On his way out the door Dr. R told us the medical term for what is going on with Mom's heart. I did not quite understand the full phrase and it was not something I had heard before, but I did catch the ending which was "tachycardia." So after I got home I asked Dr. Google about it, and based on what I recall Dr. R saying about what is actually happening, I'm 99% sure he said this condition is supraventricular tachycardia. (That's 11 syllables, more than twice as many as "amyloidosis.") A quick read of the Wikipedia article tells me it is rarely a serious condition, and the treatments vary depending on the type of supraventricular tachycardia. So right now it does not seem like it's something to worry too much about.

In other Mom news, her hemoglobin has been having some ups and downs this past month. On January 14, her hemoglobin was up to 12.8 so they stopped given her Epogen during dialysis. Unfortunately it was back down to 10.1 two weeks later, and most recently back up to 11. It is not considered "low" unless it goes below 10, so there is nothing to really worry about yet. We are a couple of weeks past the due date for another trip to the hospital for another GI bleed, so we're keeping our fingers crossed.
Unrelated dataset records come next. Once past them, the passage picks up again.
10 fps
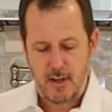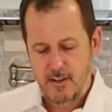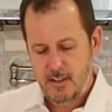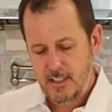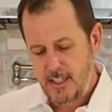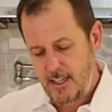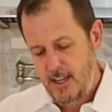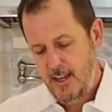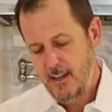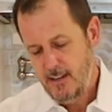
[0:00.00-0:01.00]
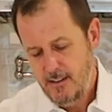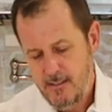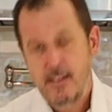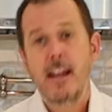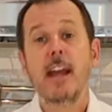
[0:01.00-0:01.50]
on our lid
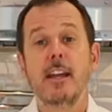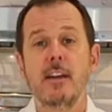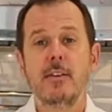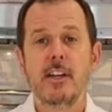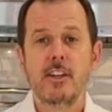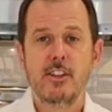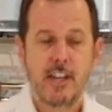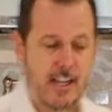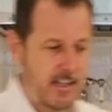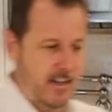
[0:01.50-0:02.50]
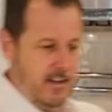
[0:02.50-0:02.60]
and give it a good shake.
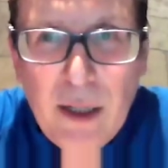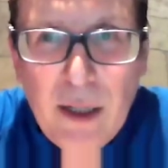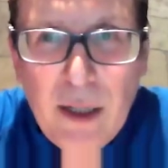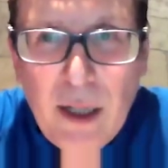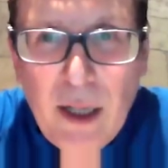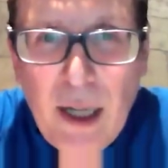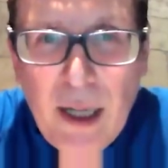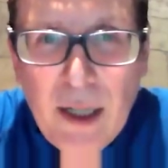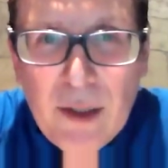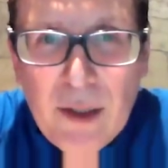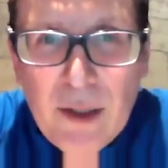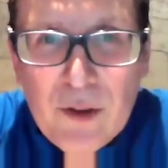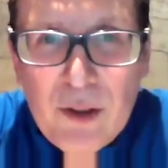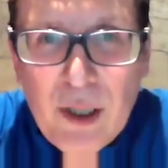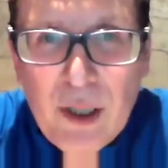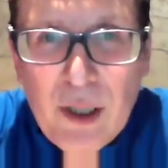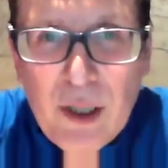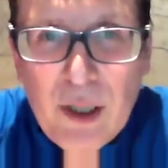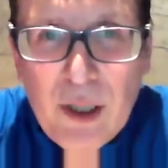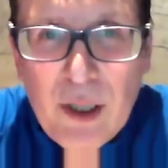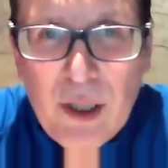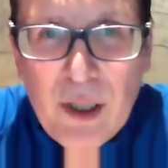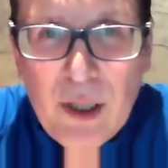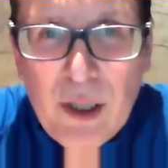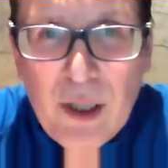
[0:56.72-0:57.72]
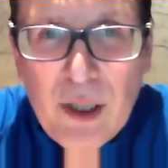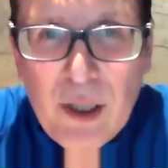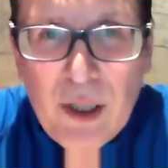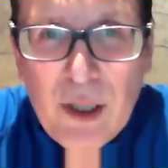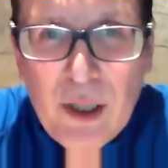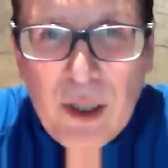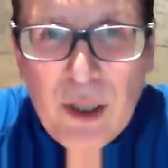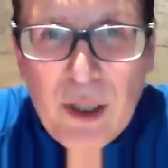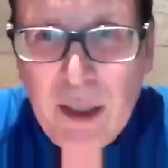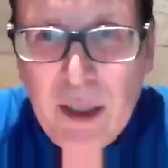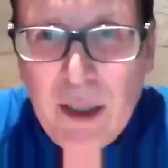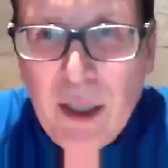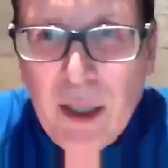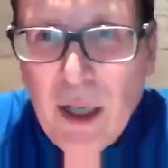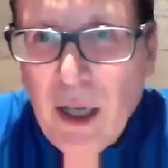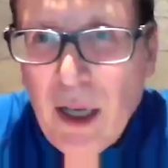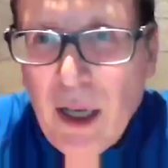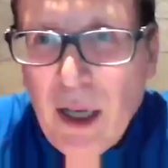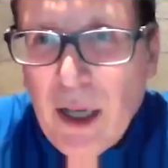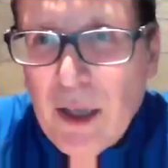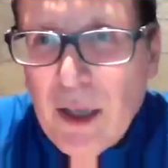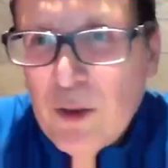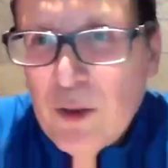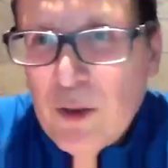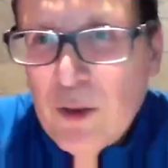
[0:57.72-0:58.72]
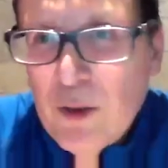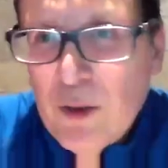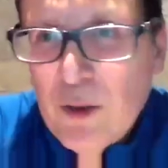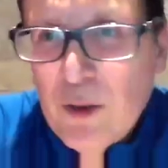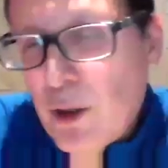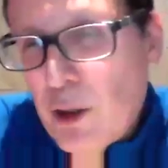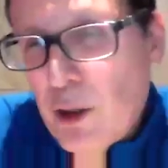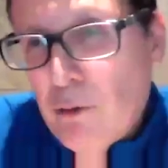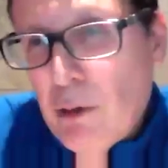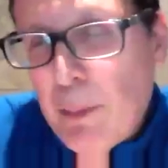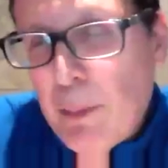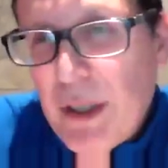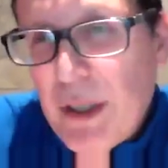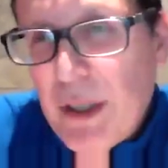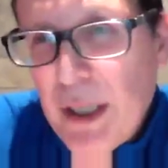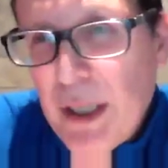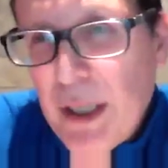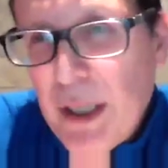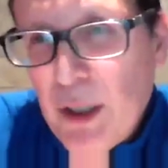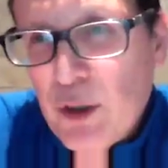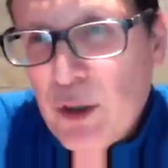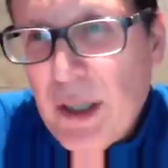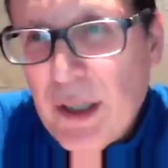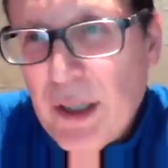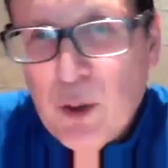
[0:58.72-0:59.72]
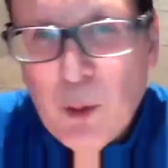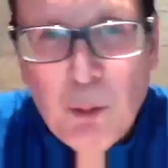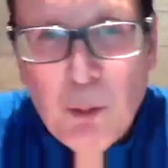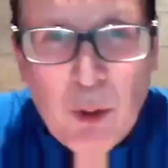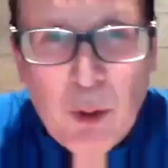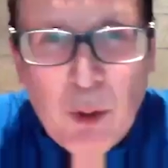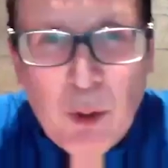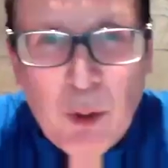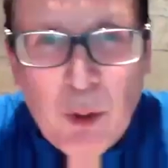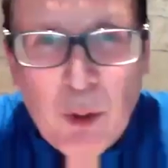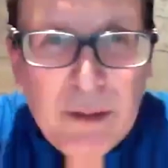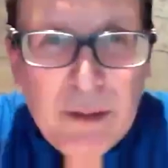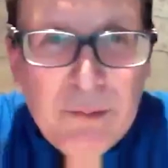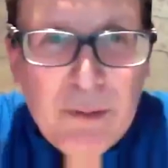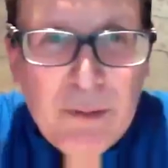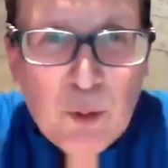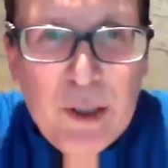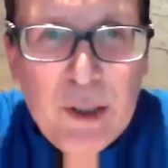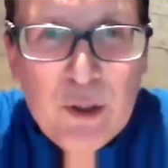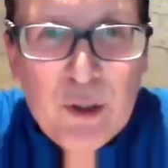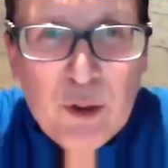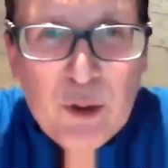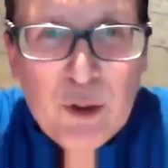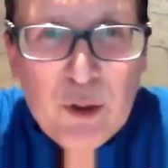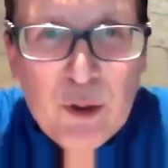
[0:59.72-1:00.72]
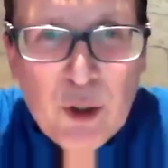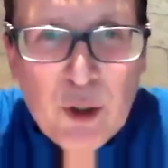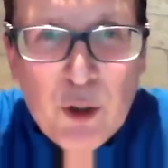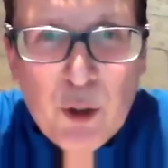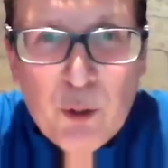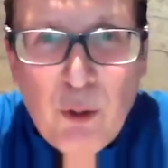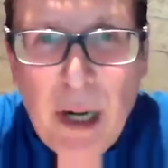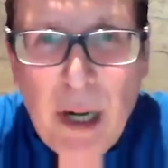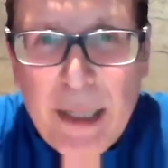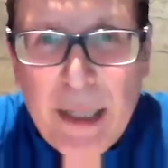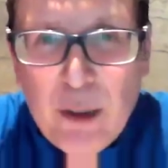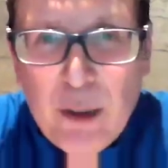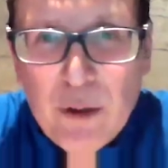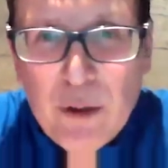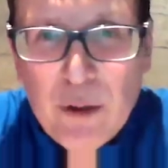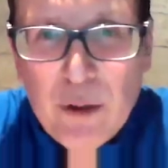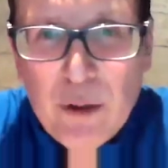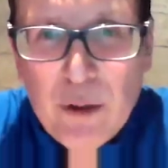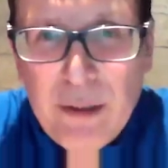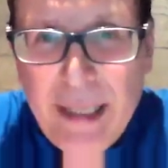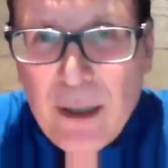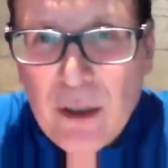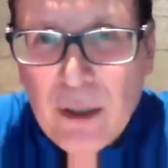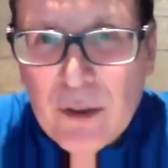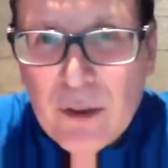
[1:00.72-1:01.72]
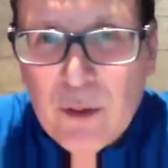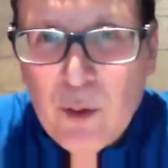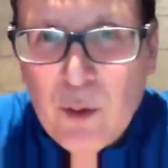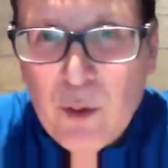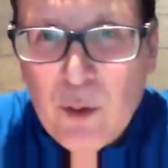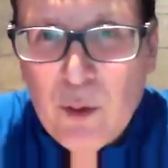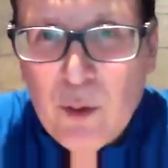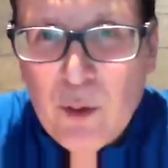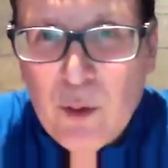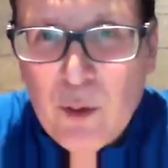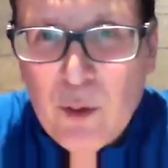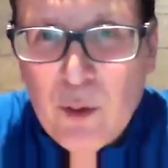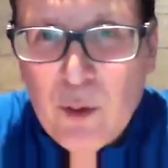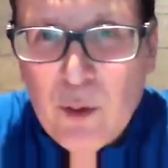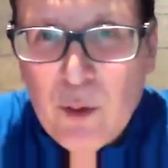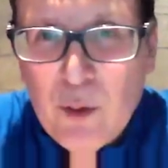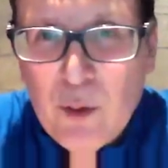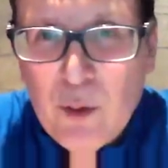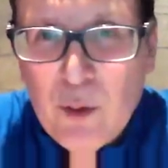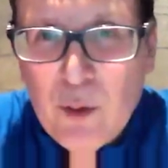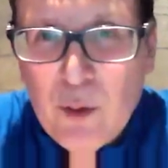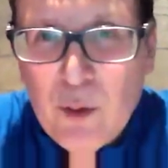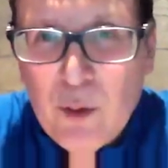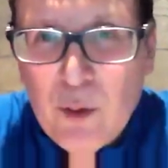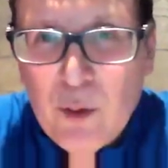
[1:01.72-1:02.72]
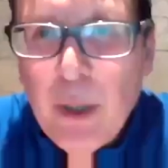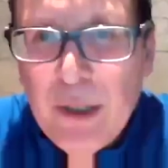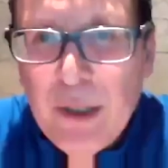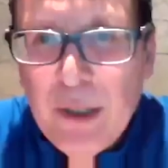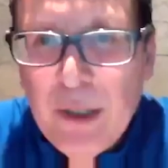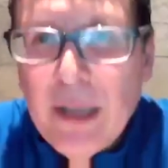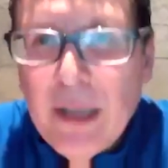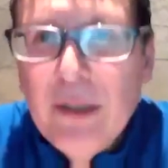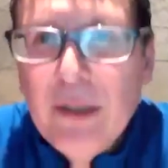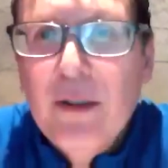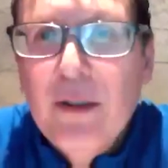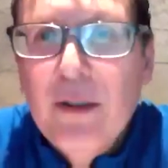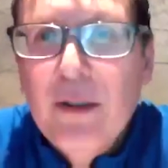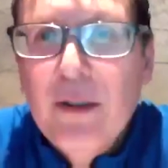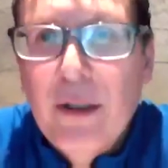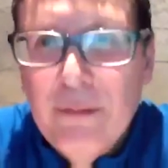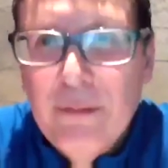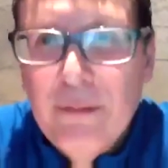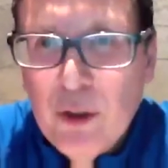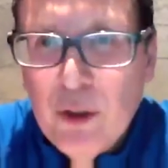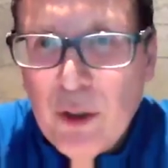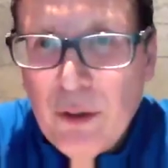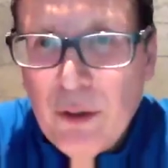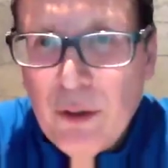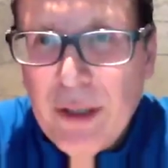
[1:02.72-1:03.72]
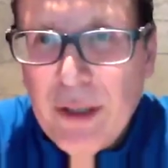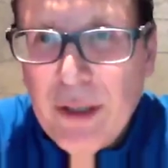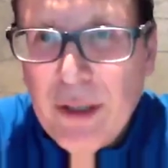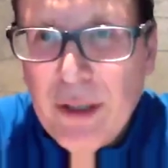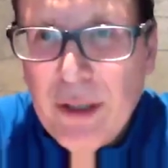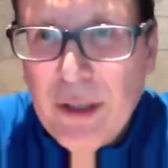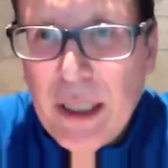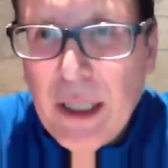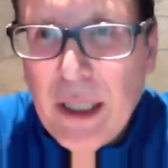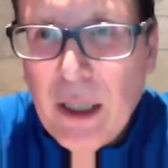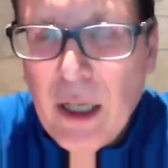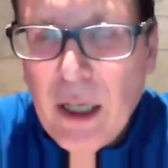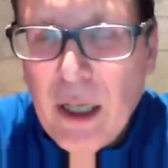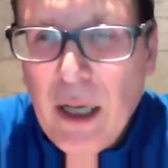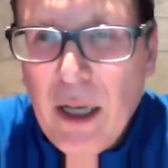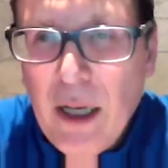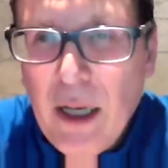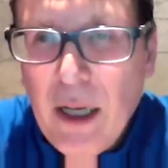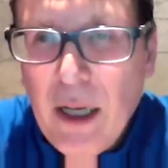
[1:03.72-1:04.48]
and he has earned a reputation as a prolific researcher, writer, and analyst who embraces unconventional thinking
In other family news, I had my annual physical last week. Still no signs of kidney problems, so that's good news.

In other other news, someone I went to college with had been posting on Facebook about her mother being in the hospital for several days. She decided to start a CaringBridge page to keep friends and family updated instead of putting all of that on Facebook. I was reading the first entry where she was describing when her mother first became ill and what the symptoms were, and then what was going on with this most recent hospital stay and how the doctors could not determine what the problem was. Then my jaw dropped when I read that she had finally been diagnosed with AL amyloidosis. Small world, eh? I sent her an email telling her about me and Mom, and included some links to the best places to get info online. Hopefully her mother can start healing now that she finally has a diagnosis.

That's all for now. Hopefully I'll get an article review published by the end of the month.

=====Monthly Blog Status Update===== 

As of January 31, 2015:

Total posts: 147 (2 in January)

Total pageviews: 23,000 (~600 in January)

Email subscribers: 12 (unchanged)

Total number of countries that have viewed the blog: 101

No new countries viewed the blog in December.